Habercilikten kalma bir alışkanlıkla önemli davaların duruşma
günlerini elektronik takvimime not ediyorum.
Bizim Cumhuriyet davasının duruşmalarını not etmeye gerek elbette
yok. Akın Atalay, Murat Sabuncu ve Ahmet
Şık içeride oldukları sürece o dava hep aklımda ve
aklımdan hiç çıkmıyor. Ancak izlenmesi, sonuçları okurla,
kamuoyuyla paylaşılması gereken yüzlerce dava var.
Not ediyorum: Şu gün Enis Berberoğlu yine yargıç
karşısına çıkacak… Ahmet Altan’ın şu gün,
Mehmet Altan’ın filanca gün duruşması var… Zaman
gazetesi yazarlarının bundan sonraki ilk duruşması şu gün… Ahmet
Şık’ın başka bir davasının duruşması filanca gün…
Unutmamak, kaçırmamak için bir bir not ediyorum…
Ediyor idim…
Dün sabah elektronik takvimimi düzenlerken fark ettim. Epeydir ne
duruşma günü işlemişim, ne yeni bir dava…
Utandım.
Utandım, çünkü bu alışmak demek.
Hızla İslami soslu bir diktatörlüğe tırmanan bir rejime alışmak,
onun hukuku taammüden yok etmesini olağan karşılar hale gelmek
demek.
Utandım… Kendime okkalı bir çimdik attım…
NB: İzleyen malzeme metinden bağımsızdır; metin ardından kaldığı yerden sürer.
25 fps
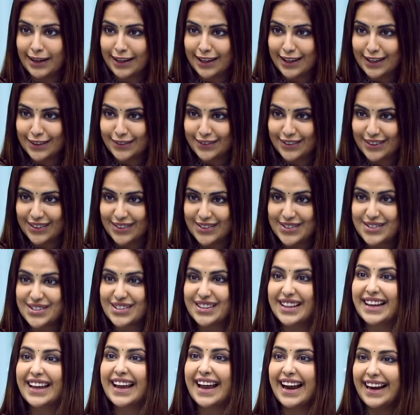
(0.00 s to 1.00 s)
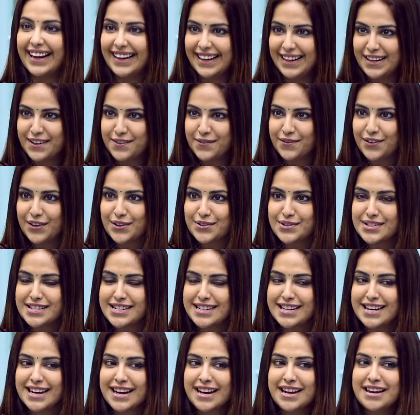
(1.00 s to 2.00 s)
balika vadhu so they get
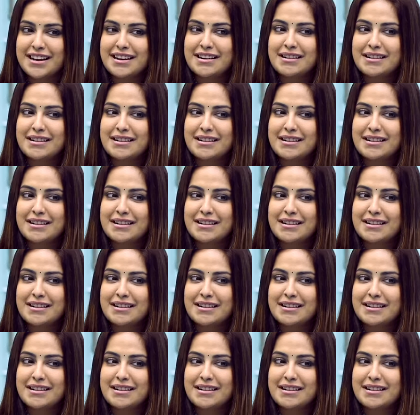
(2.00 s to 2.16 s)
confused yeah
*** Yine de güncellenmemiş
elektronik takvimimde 12 Şubat’a ilişkin bir not duruyor:
Bugün Nazlı Ilıcak, Ahmet Altan ve Mehmet Altan
bir kez daha yargıç karşısına dikilecekler. Beş gün aralıksız
sürecek bir duruşma bu.
Son gün belki de karar verilecek. Belki beraat; belki tahliye;
belki hüküm…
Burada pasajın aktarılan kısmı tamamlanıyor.